When tourism returns to the United Kingdom, will guests rush out to book our two largest brands in terms of hotel numbers—budget brands Premier Inn and Travelodge?
I do not think so. Those two will come back sooner rather than later. But first, even if everyone is stuck at home all day—probably because of that—we need a rest, the more remote the better.
I am seeing more and more advertisements for hotels and other accommodations offering guests isolation and separateness.
Hoteliers with unmovable assets might look to add interesting accommodations options in remote spots of their grounds.
This is what United Kingdom travelers will come back to first. Only if those budget and midscale hotels can mark out definite walk-through-the-hotel routes and block out 50% or more of their rooms, and remain financially viable, will they also rebound faster.
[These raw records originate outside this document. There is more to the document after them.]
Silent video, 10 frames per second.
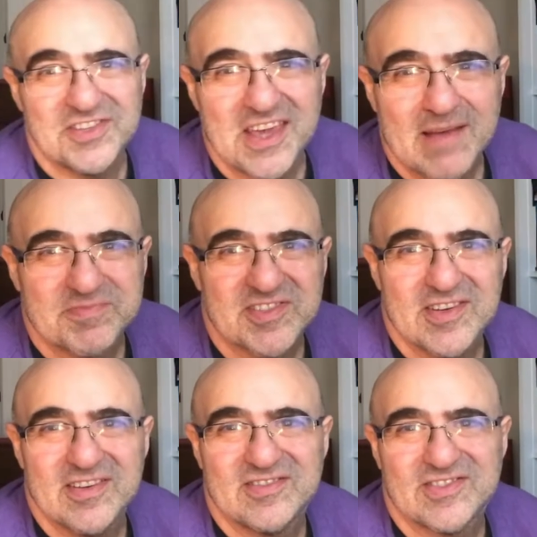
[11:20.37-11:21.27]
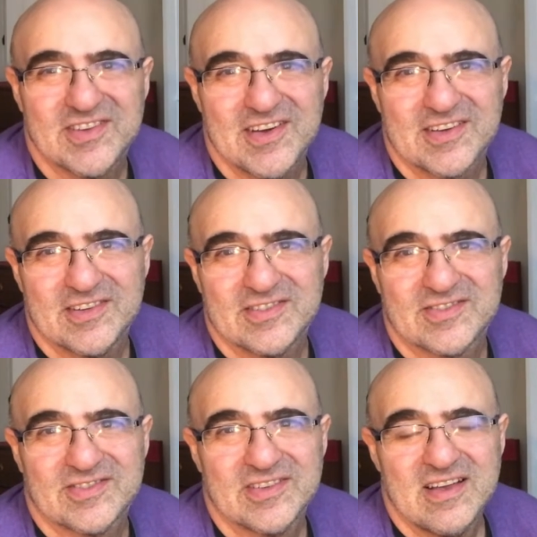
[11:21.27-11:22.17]
Absurd
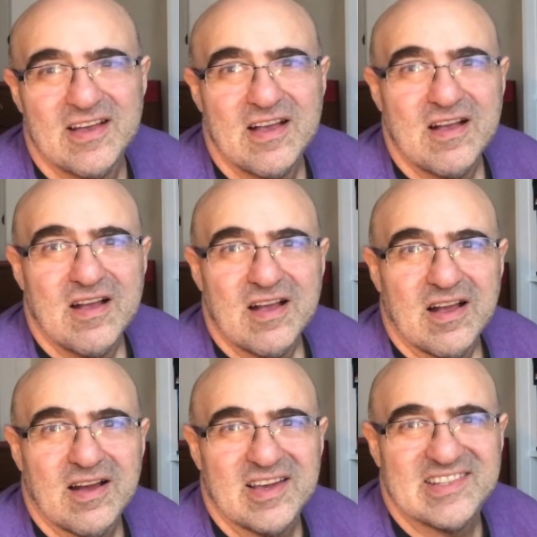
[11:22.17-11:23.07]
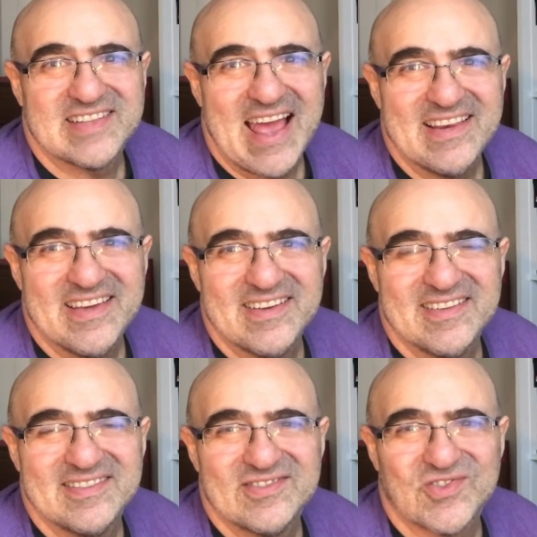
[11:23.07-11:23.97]
Circus.
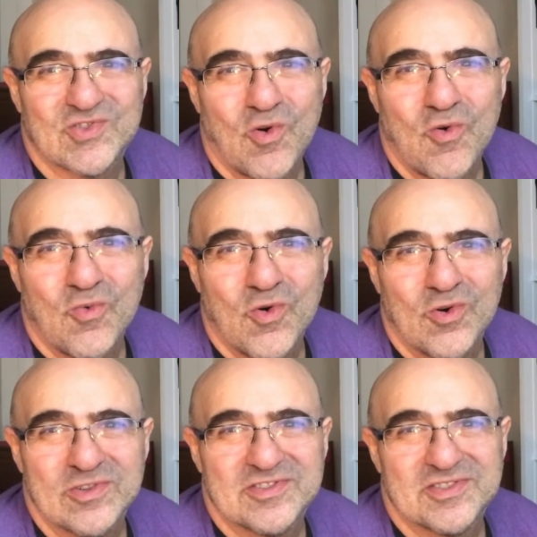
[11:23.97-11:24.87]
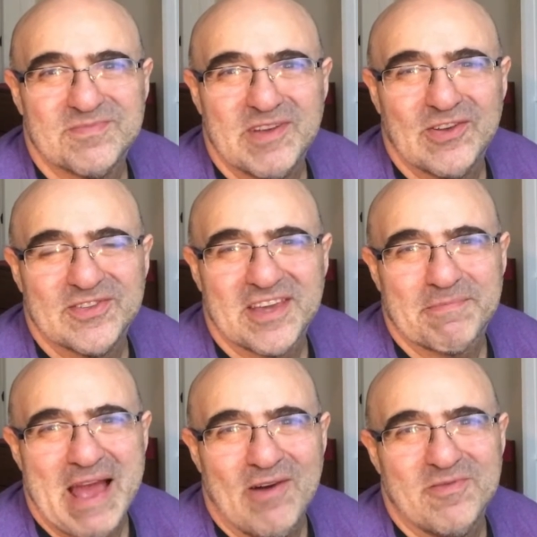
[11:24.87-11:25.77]
Italian stalwart melodic
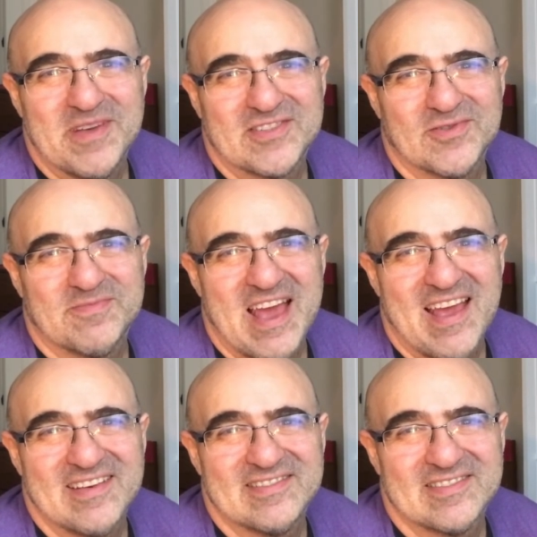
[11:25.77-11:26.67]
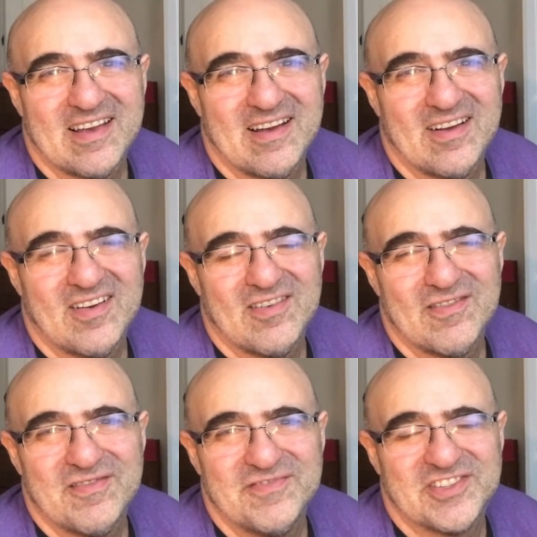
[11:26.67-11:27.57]
power metal band,
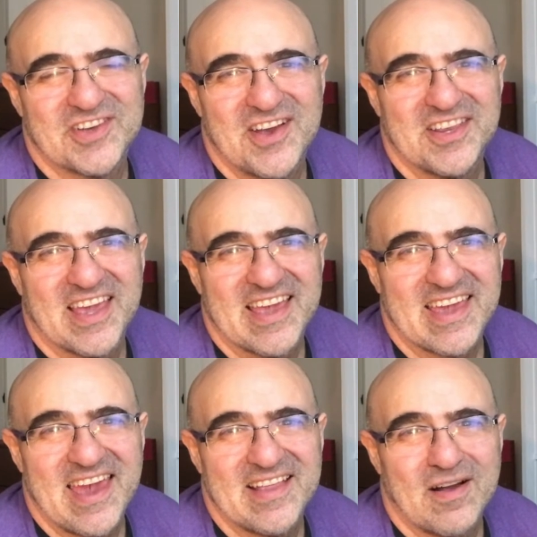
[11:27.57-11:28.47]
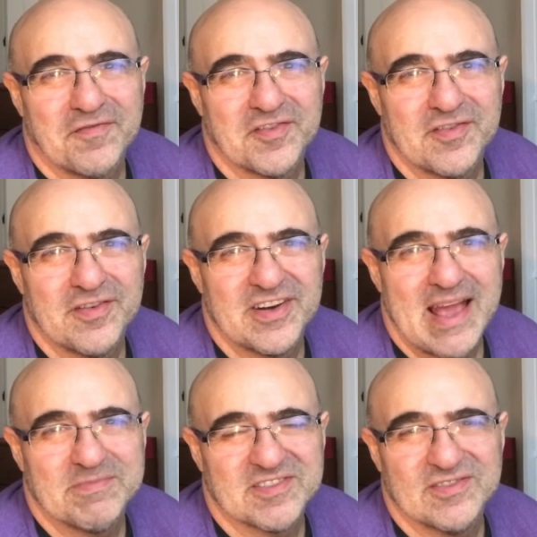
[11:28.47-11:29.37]
returning again after an
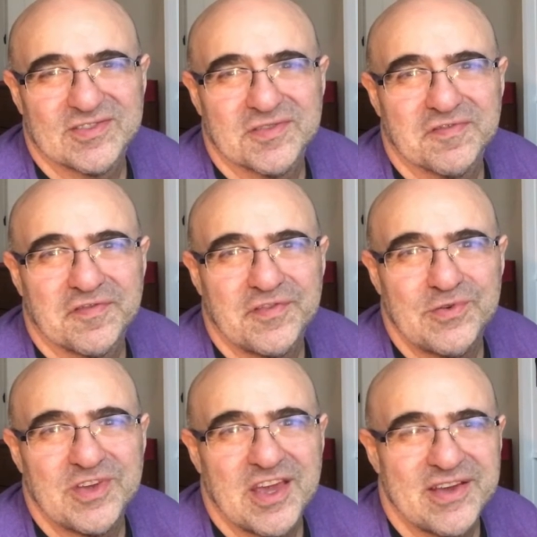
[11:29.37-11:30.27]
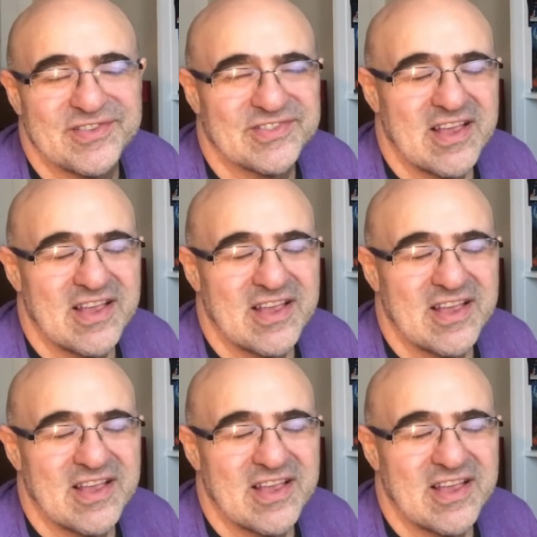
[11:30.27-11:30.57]
absence of a few years.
This might come as no surprise due to ongoing worries about catching COVID-19 in an absence of a vaccine and because we are all becoming used to solitude.
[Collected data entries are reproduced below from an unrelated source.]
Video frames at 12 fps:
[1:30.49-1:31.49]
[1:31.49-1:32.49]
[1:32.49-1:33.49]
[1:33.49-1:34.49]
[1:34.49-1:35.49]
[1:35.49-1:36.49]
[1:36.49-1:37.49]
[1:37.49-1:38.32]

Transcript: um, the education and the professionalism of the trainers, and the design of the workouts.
When tourism stumbles back, many travelers will want to be apart, to get away from the seething masses heading to the beach but making themselves believe they’re still sensibly social distancing.
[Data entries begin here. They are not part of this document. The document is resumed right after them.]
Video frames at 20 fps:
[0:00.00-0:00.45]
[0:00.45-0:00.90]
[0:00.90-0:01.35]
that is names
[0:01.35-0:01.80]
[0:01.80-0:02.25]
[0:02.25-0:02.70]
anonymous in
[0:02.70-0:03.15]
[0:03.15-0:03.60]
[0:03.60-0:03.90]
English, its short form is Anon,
There could be glamping options to offer in addition to the normal bricks-and-mortar guestroom, but for many country bed-and-breakfasts, in many ways the accommodations linchpin of countryside Great Britain, the need to separate guests and limit the number of rooms able to be booked is a nonstarter.
This is the golden sector of the British holiday—or at least I think so.
Robin Hutson, chairman and CEO of Home Grown Hotels and the Lime Wood Group—which operates the critically lauded, seven-asset Pig Hotel Group—said in a letter last month to Prime Minister Boris Johnson and signed by a litany of the United Kingdom’s leading hospitality providers that “the worst possible scenario for rural hospitality would be the ‘perfect storm’ of furlough ceasing, hospitality opening up, but social distancing rules imposed.”
With business rates still seen as onerous—even if they might have been temporarily stalled—the National Living Wage and other costs, Hutson and his peers have said their break-even point is around 70% occupancy. Many of them do offer their attractive hotels and offerings along with many staff, locally acknowledged chefs and the added allure of the property owner’s quirkiness, design taste, local knowledge and contacts.
This often does not come cheap. Without help—yes, more government help—there is a real danger this segment will be battered.
Another worry is that many of these gorgeous B&Bs and B&B-style hotels are in areas designated as national parks or designated area of outstanding natural beauty, and it is the populations of such areas who are most fearful of city dwellers—who perhaps wrongly or rightly they feel are blasé about social distancing—descending like hungry gulls on their remote villages.
It is a valid fear.
Tourism marketer Visit Britain has proposed a “kite mark” symbol to designate those accommodations options that have put in place all the necessary things to assure guests they are “COVID-19 ready,” but this might have to go hand in hand with some form of health-tracking app or mechanism for the guests themselves.
Only then will strategies be able to be put in place that can help hoteliers reach their break-even point or even a profit as that is the only way the domestic industry will see entrepreneurism, investment and employment.
Governments must look behind the mere notion of opening as the end of the crisis.